» **Exercise aim**:
Your answer must be an exact copy of the entries, containing no images.

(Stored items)
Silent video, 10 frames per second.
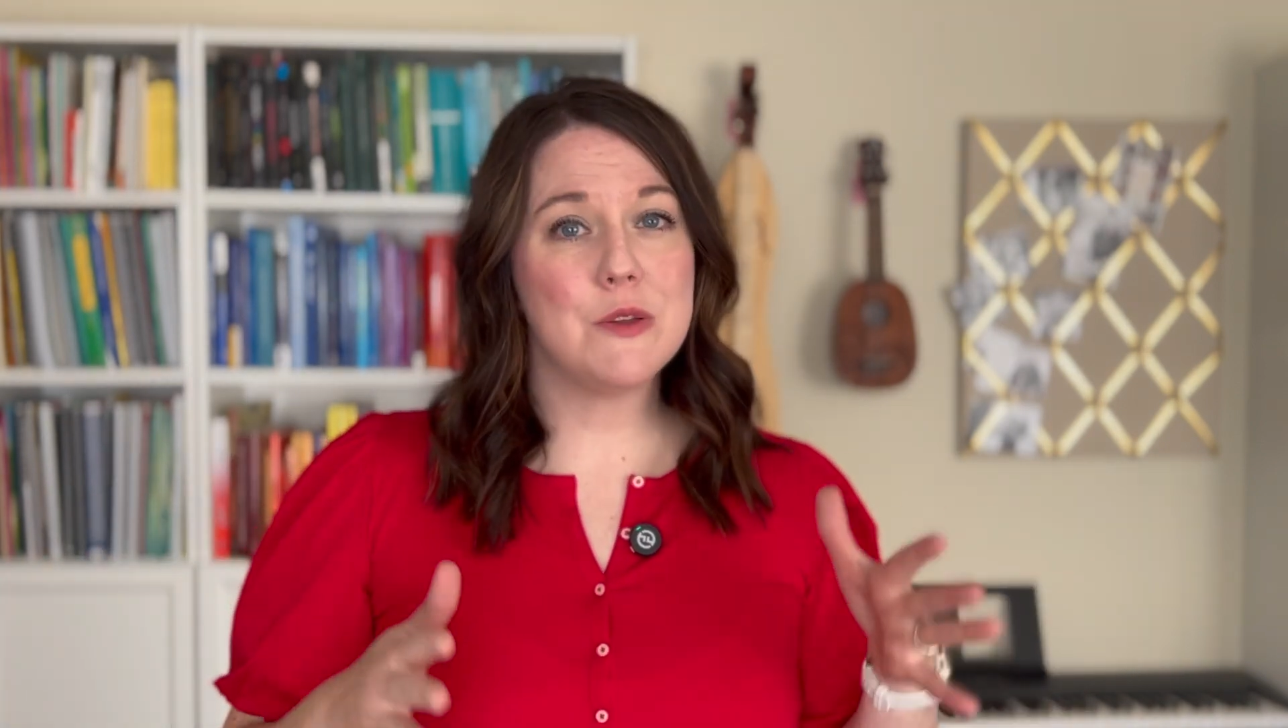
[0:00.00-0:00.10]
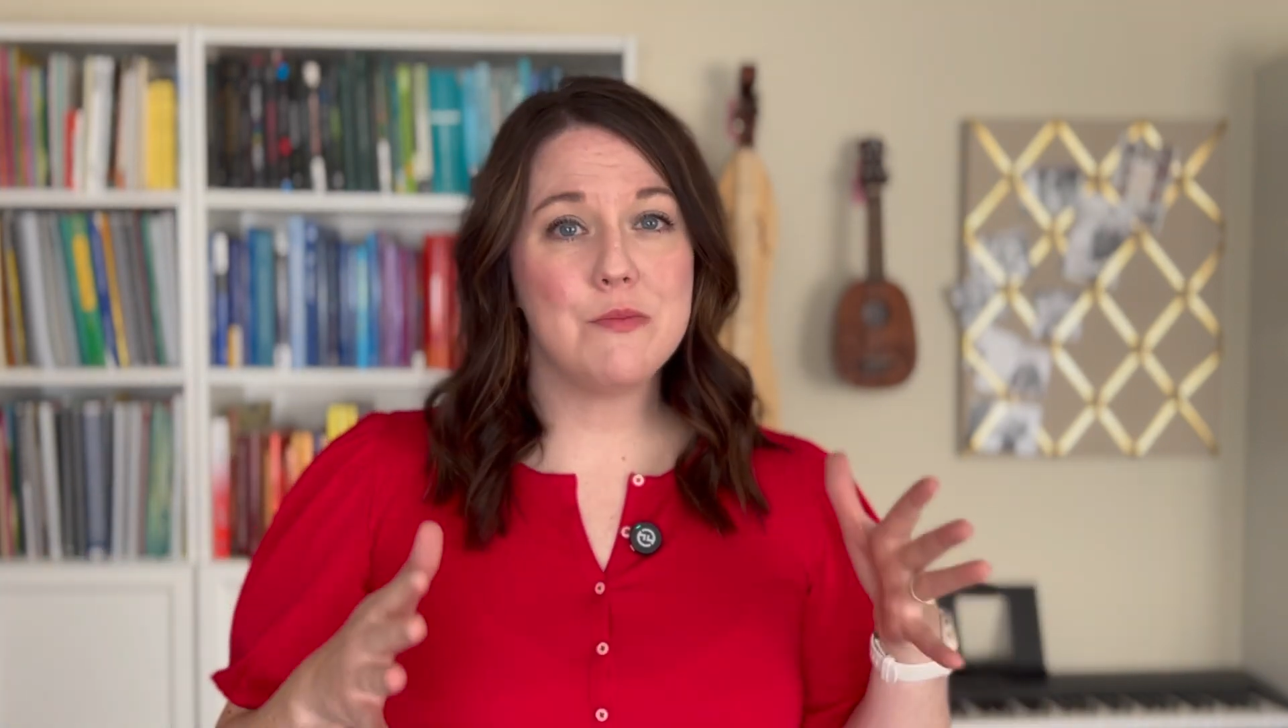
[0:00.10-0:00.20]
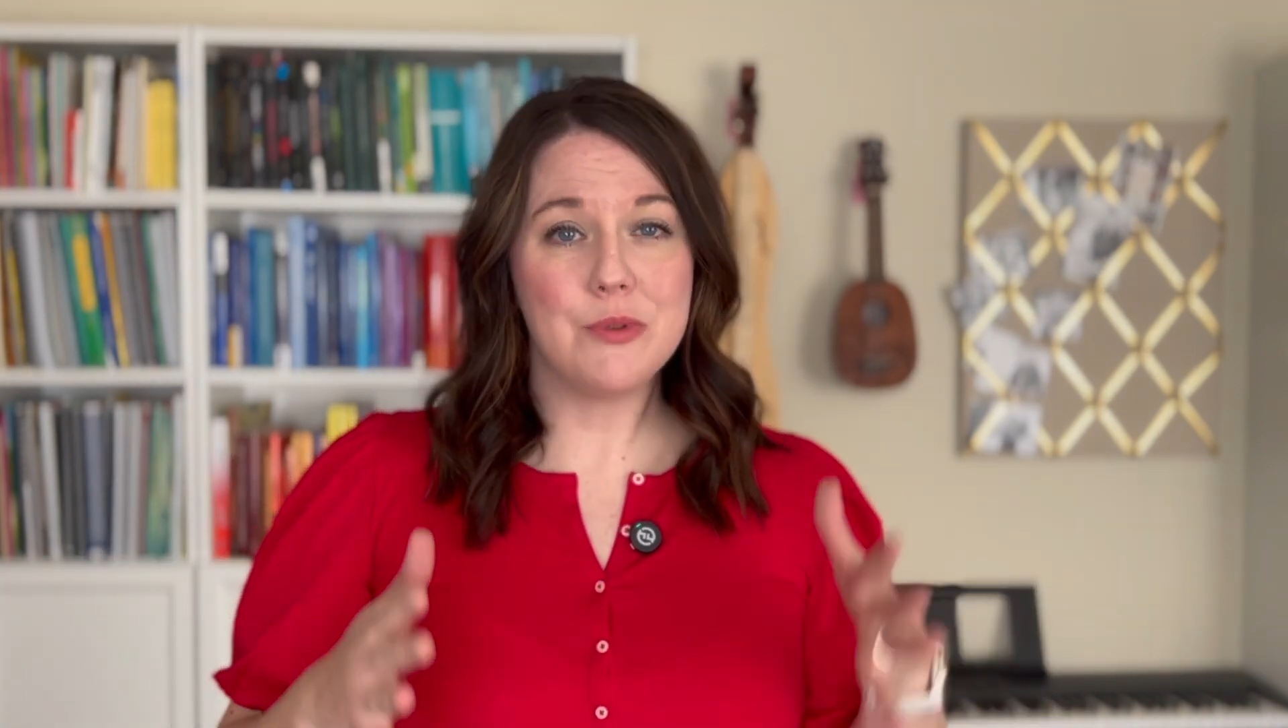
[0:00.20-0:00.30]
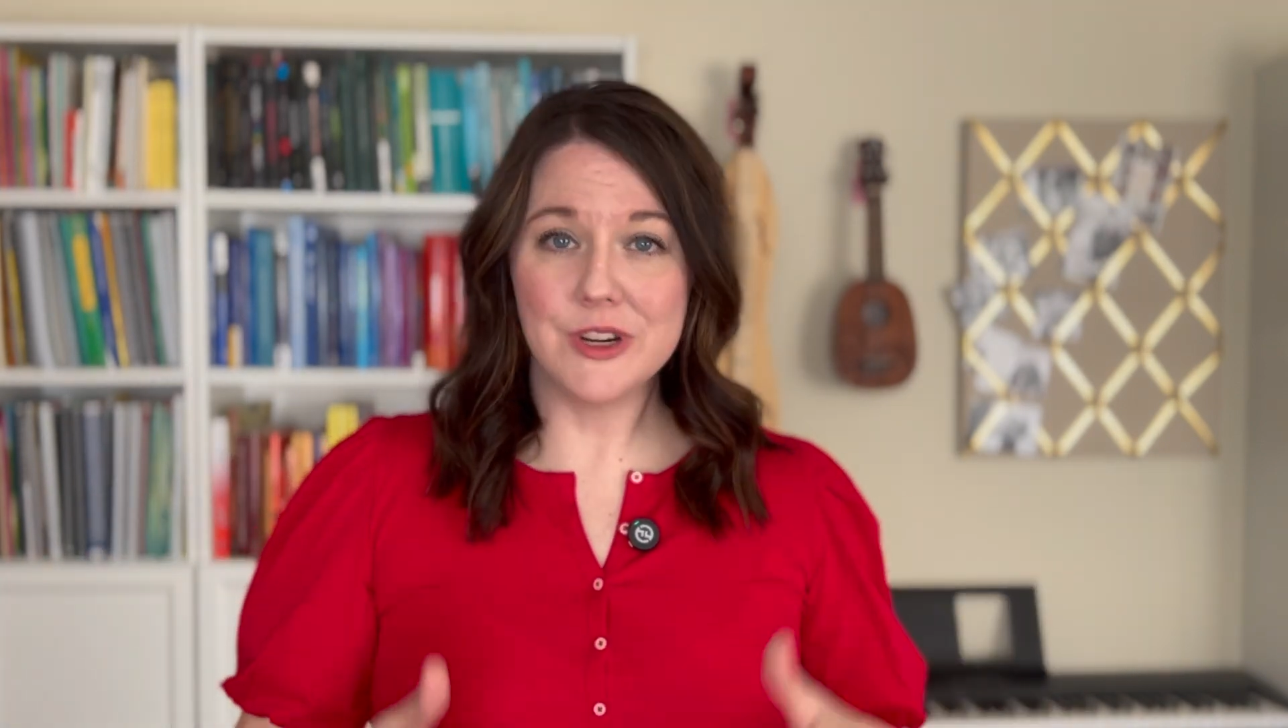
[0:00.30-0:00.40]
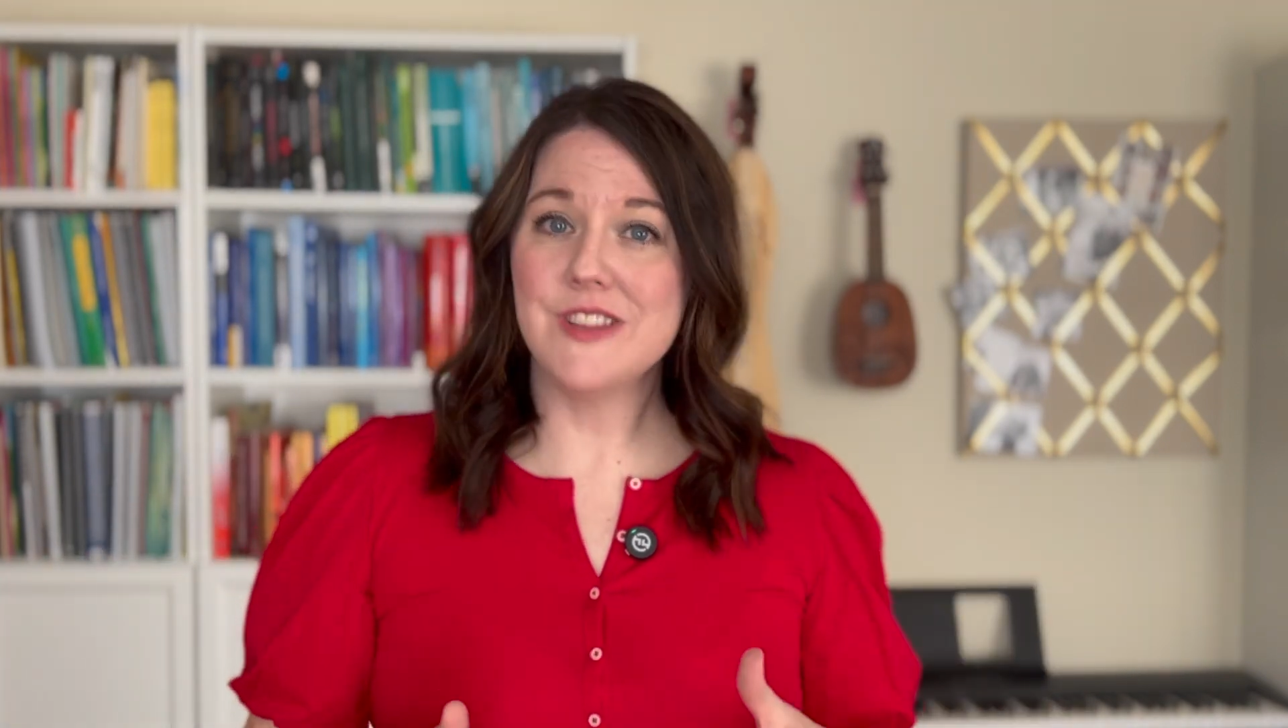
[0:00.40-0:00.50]

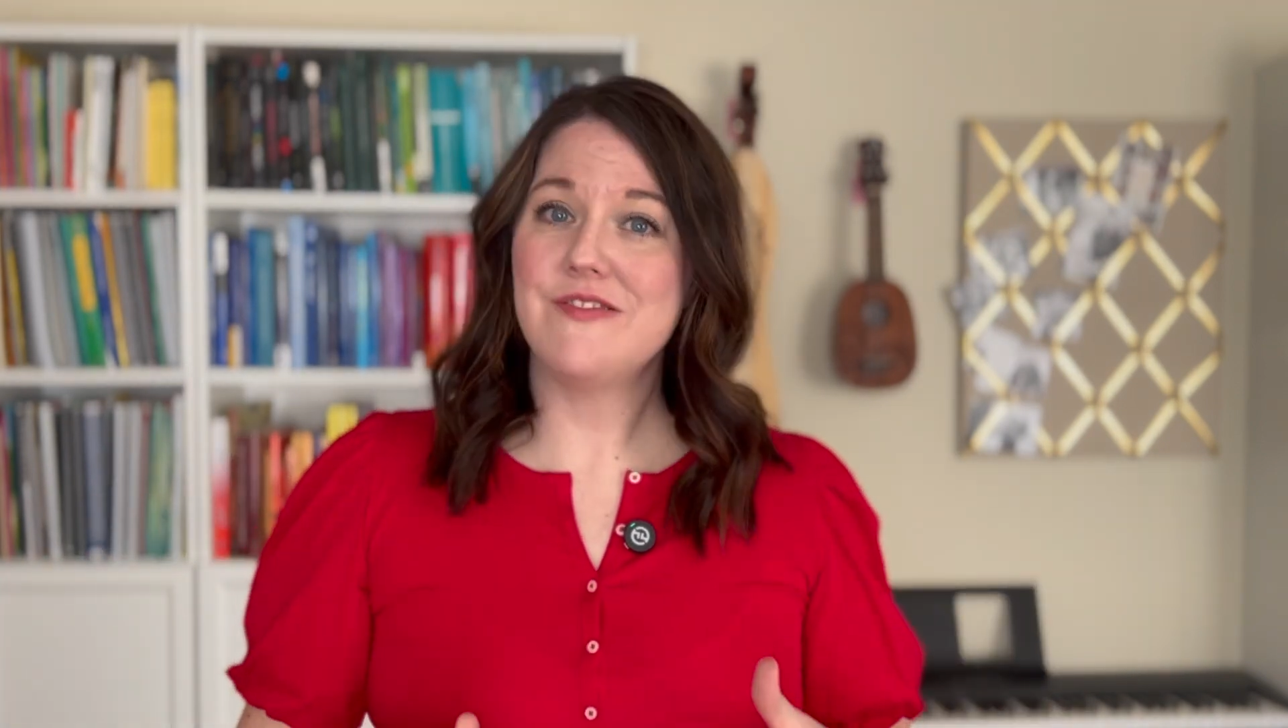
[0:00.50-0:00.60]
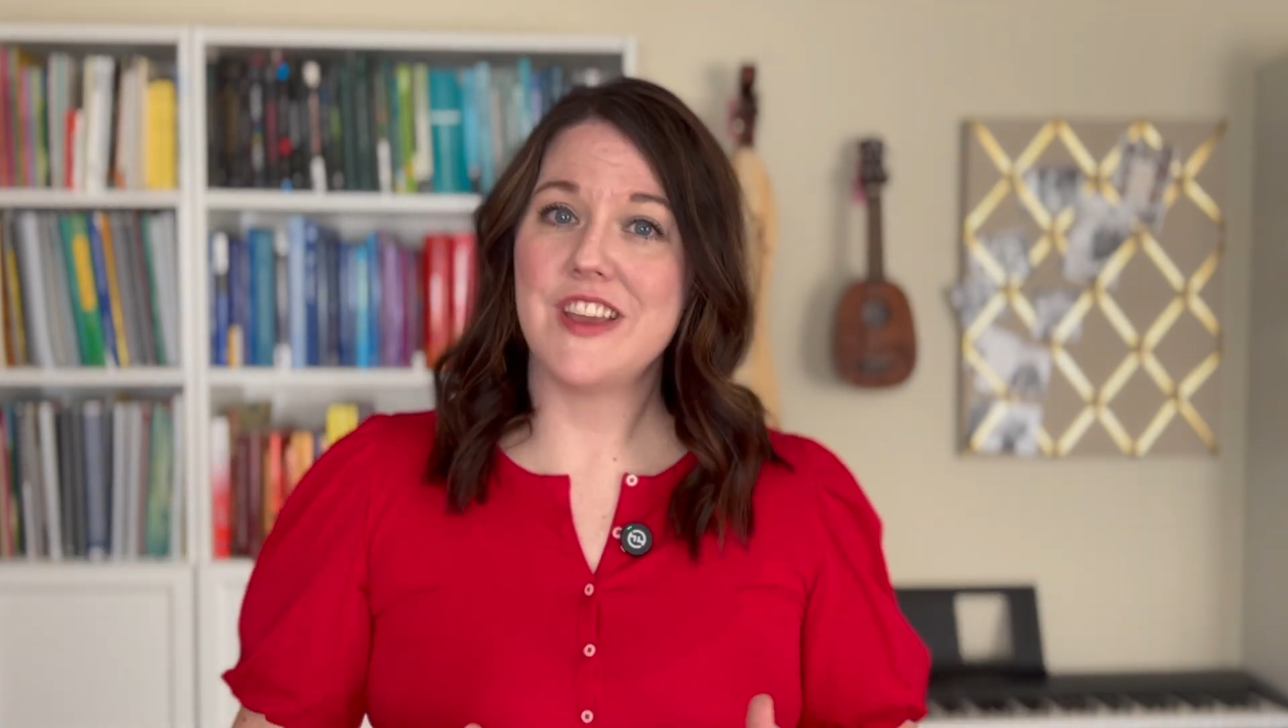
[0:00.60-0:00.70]
important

» **Response box**:
Silent video, 10 frames per second.
[0:00.00-0:00.10]
[0:00.10-0:00.20]
[0:00.20-0:00.30]
[0:00.30-0:00.40]
[0:00.40-0:00.50]

[0:00.50-0:00.60]
[0:00.60-0:00.70]
important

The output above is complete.